Your goal:
Transcribe all of the records, leaving out any pictures.

*** Opening of Dataset entries ***

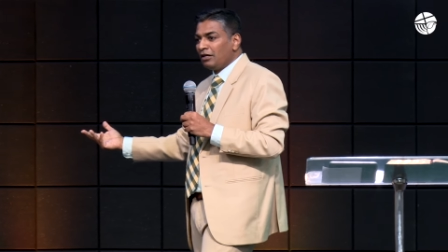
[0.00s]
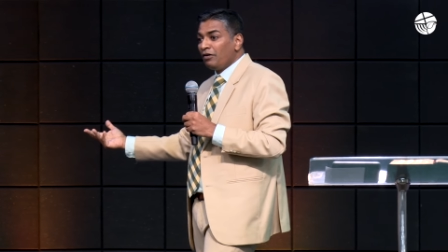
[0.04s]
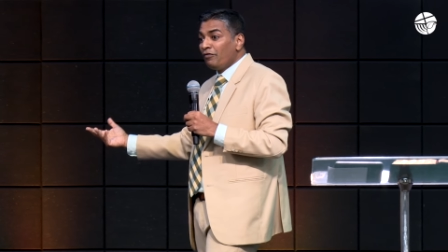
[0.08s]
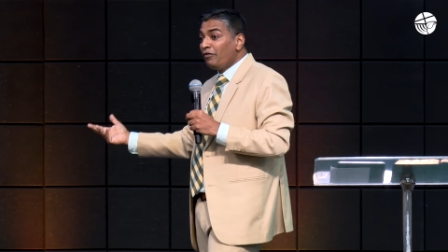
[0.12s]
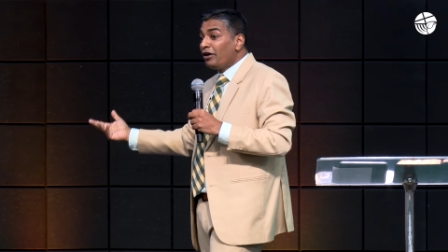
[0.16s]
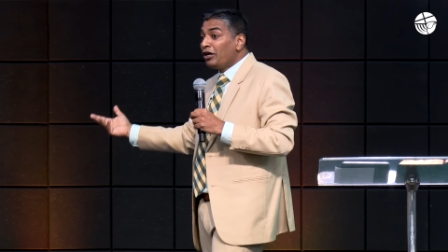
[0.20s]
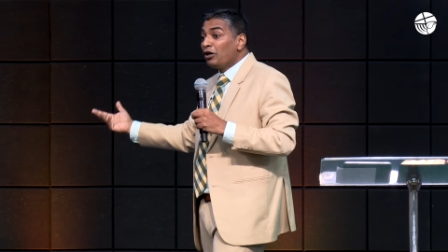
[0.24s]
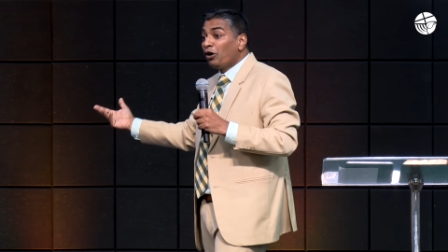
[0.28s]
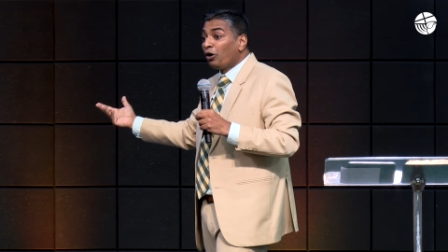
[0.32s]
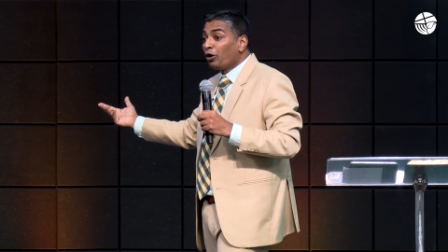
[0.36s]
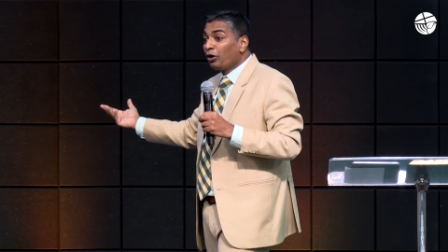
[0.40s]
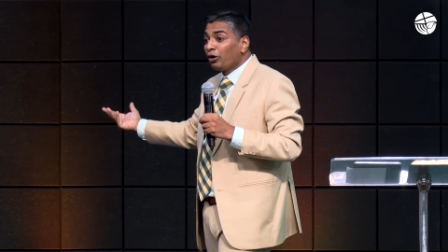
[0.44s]

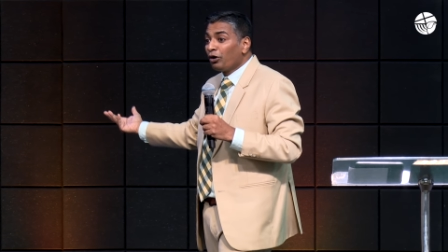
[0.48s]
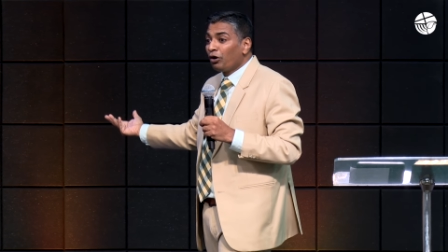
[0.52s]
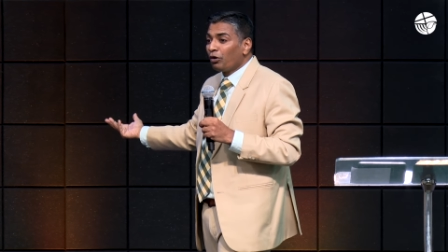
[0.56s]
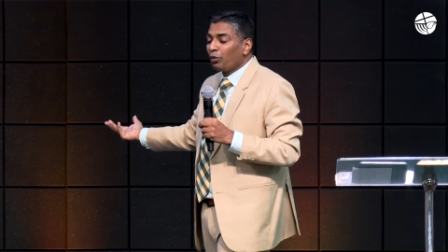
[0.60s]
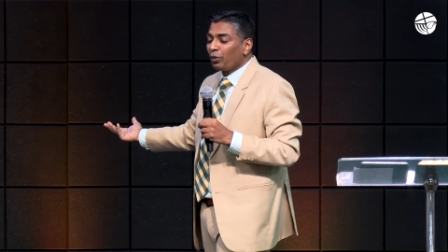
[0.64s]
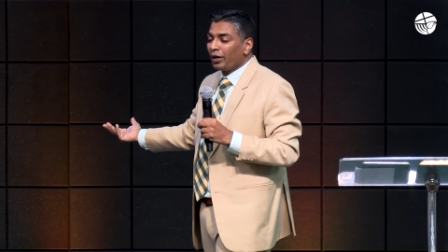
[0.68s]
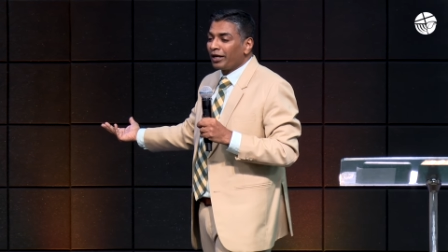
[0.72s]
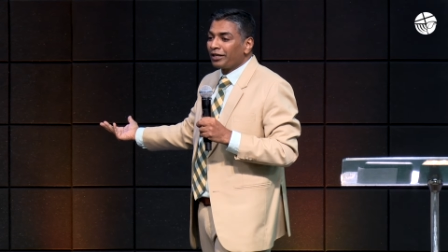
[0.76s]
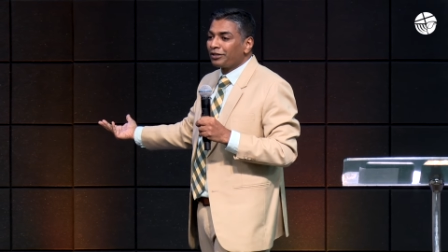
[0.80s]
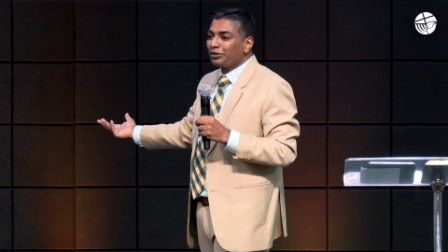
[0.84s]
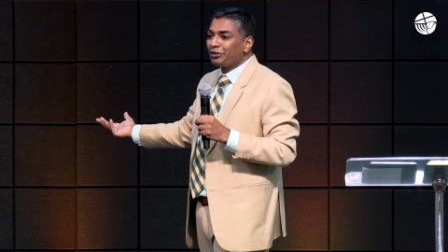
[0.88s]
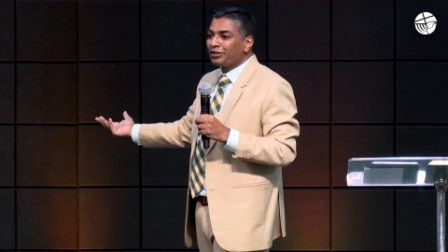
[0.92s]
We don't know
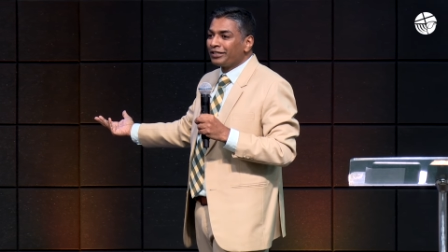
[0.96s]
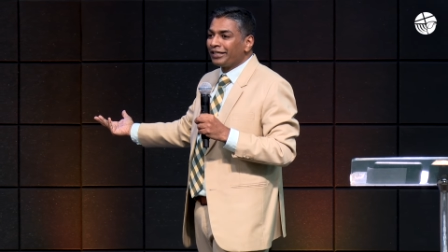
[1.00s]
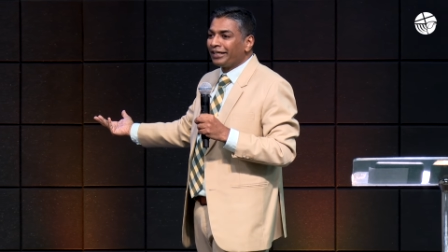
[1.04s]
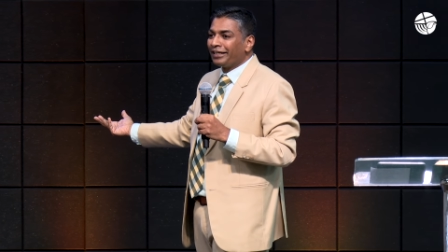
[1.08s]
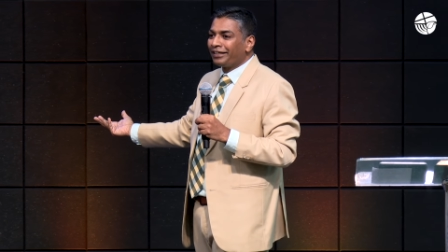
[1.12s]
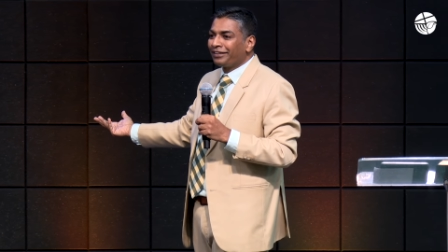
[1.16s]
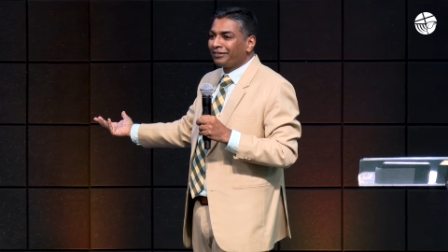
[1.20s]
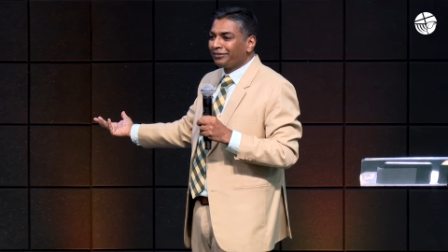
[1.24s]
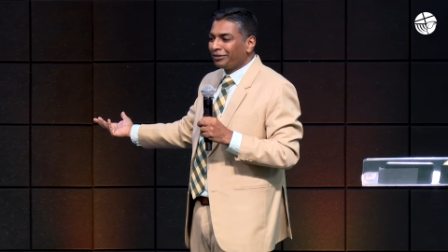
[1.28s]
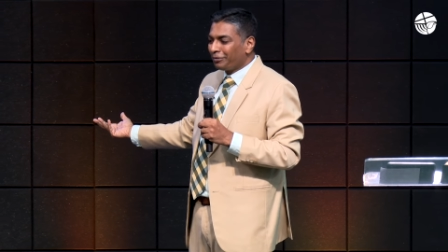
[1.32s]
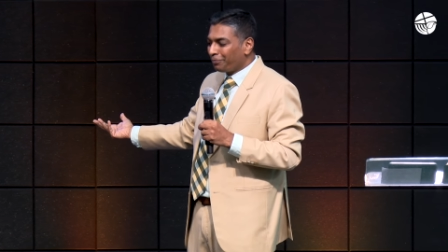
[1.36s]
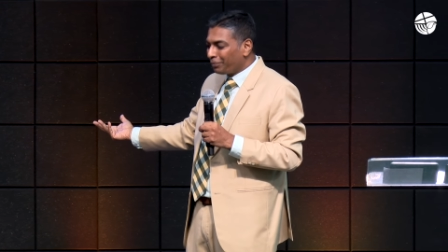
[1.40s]
where to
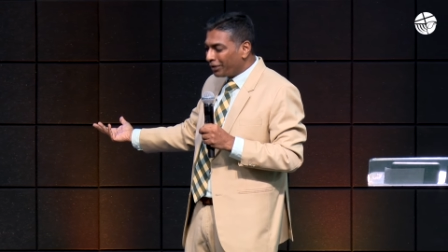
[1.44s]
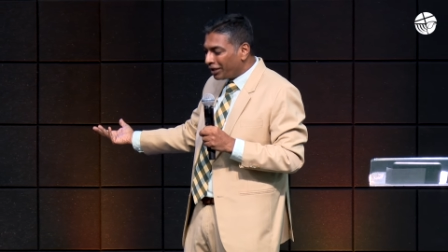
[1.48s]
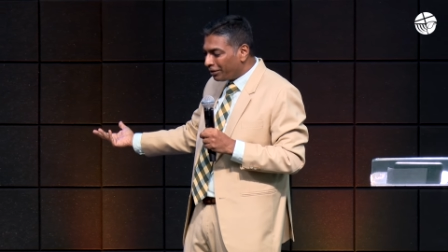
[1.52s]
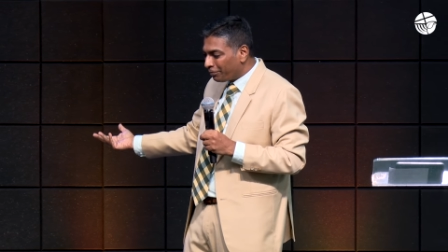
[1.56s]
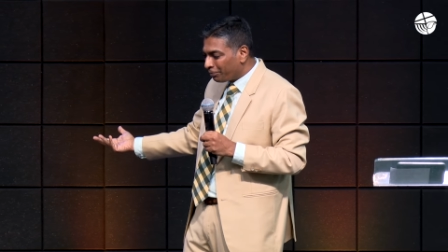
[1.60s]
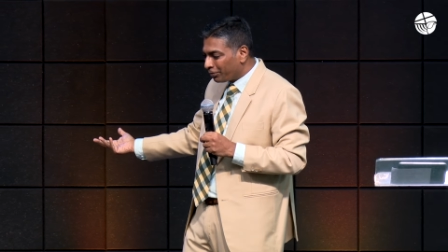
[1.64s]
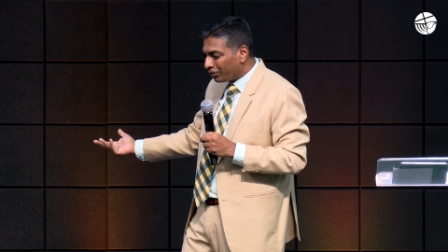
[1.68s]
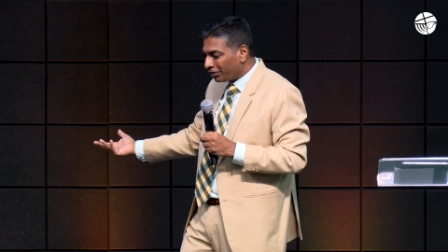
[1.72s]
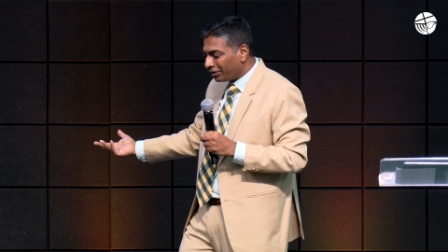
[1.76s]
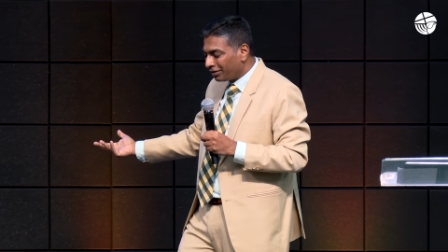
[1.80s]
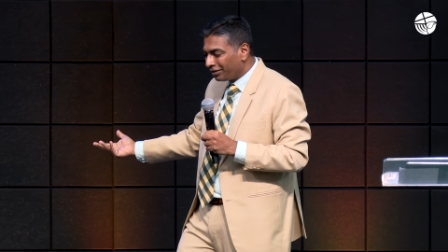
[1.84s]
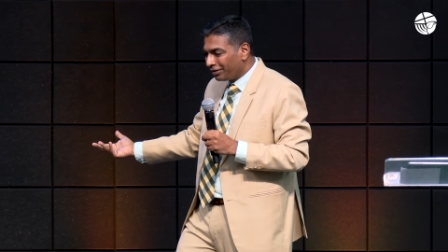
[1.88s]
take the
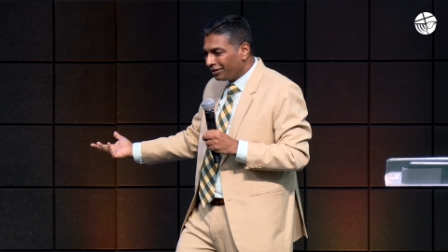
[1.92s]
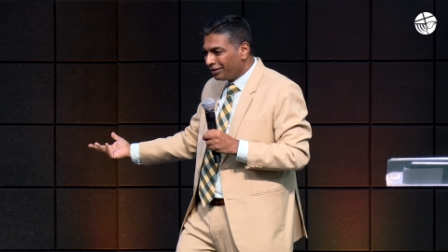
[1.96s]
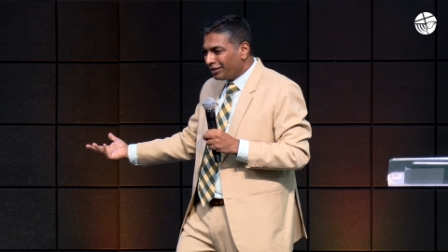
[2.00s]
people.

*** Close of Dataset entries ***

Reply to the exercise:
[0.00s]
[0.04s]
[0.08s]
[0.12s]
[0.16s]
[0.20s]
[0.24s]
[0.28s]
[0.32s]
[0.36s]
[0.40s]
[0.44s]

[0.48s]
[0.52s]
[0.56s]
[0.60s]
[0.64s]
[0.68s]
[0.72s]
[0.76s]
[0.80s]
[0.84s]
[0.88s]
[0.92s]
We don't know
[0.96s]
[1.00s]
[1.04s]
[1.08s]
[1.12s]
[1.16s]
[1.20s]
[1.24s]
[1.28s]
[1.32s]
[1.36s]
[1.40s]
where to
[1.44s]
[1.48s]
[1.52s]
[1.56s]
[1.60s]
[1.64s]
[1.68s]
[1.72s]
[1.76s]
[1.80s]
[1.84s]
[1.88s]
take the
[1.92s]
[1.96s]
[2.00s]
people.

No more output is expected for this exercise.